Austrian flying ace (1897–1927)

Feldwebel Karl Teichmann (1897–1927) was an Austro-Hungarian World War I flying ace credited with five aerial victories. His path to aerial victories began in 1915, when he joined the Austro-Hungarian infantry. His prewar training as an auto mechanic saw him assigned as an aviation mechanic on the Russian Front in February 1916. After eight months, he began pilot training, being awarded Austrian Pilot's Certificate 658 on 16 May 1917. Reassigned to the Italian Front, he scored five victories—three shared—between 26 September 1917 and 22 August 1918. Teichmann would survive the war and die of natural causes in Graz, Austria.

==Biography==
===Early life===
Karl Teichmann was born in Rabersdorf, Schlesien, the Austro-Hungarian Empire in 1897. He was of Sudeten German heritage. He trained as an automotive mechanic in his youth before World War I.

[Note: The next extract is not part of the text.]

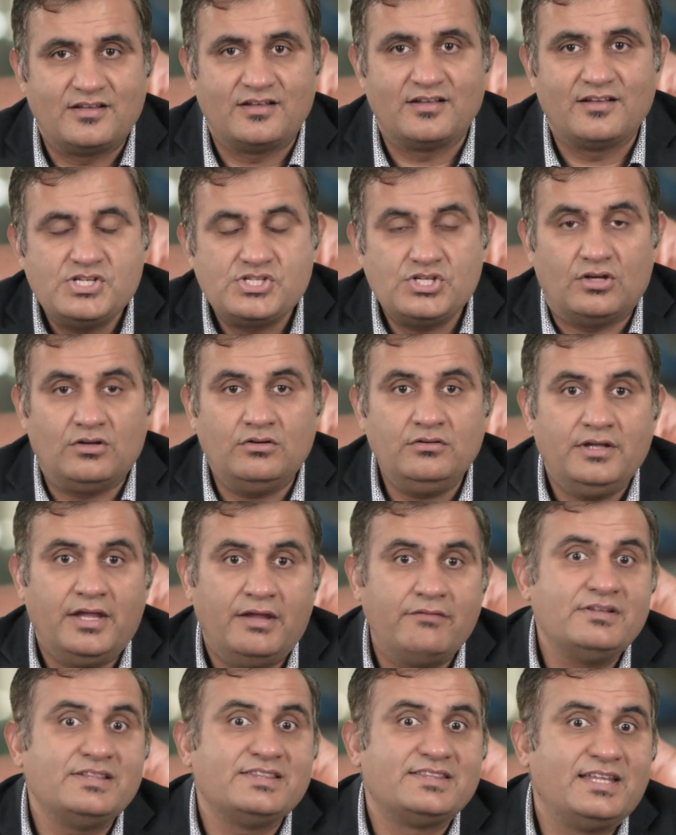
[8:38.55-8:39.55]
So
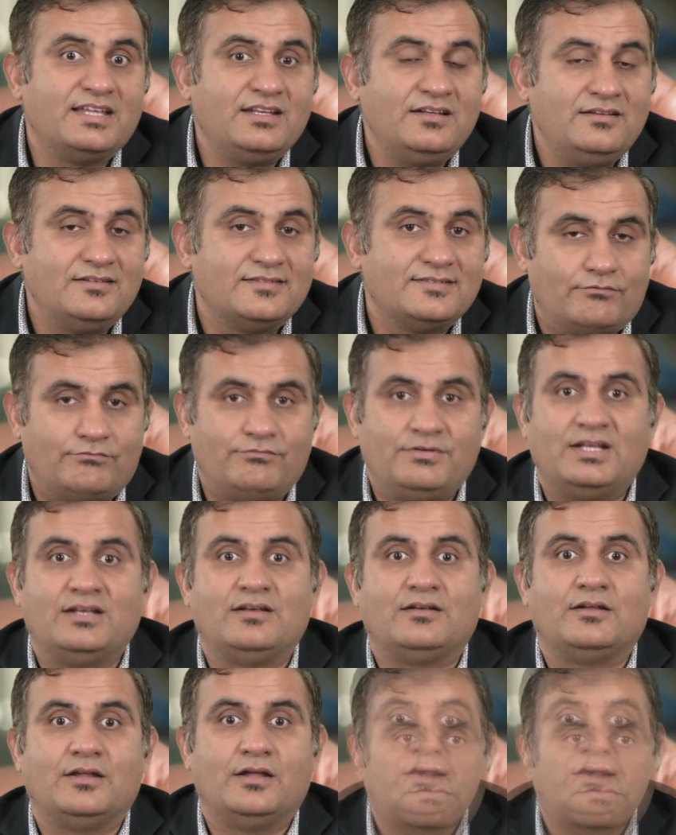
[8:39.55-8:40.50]
even then, when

Teichmann joined Infantry Regiment No. 1 in 1915, but soon after basic training found himself forwarded to Fliegerkompanie 5. He served as a mechanic on the Russian Front, beginning in February 1916. Eight months later, he applied for pilot's training; he was accepted in November 1916. His talent as a pilot got him sent directly to advanced training as a fighter pilot. On 16 May 1917, he was awarded Austrian Pilot's Certificate 659.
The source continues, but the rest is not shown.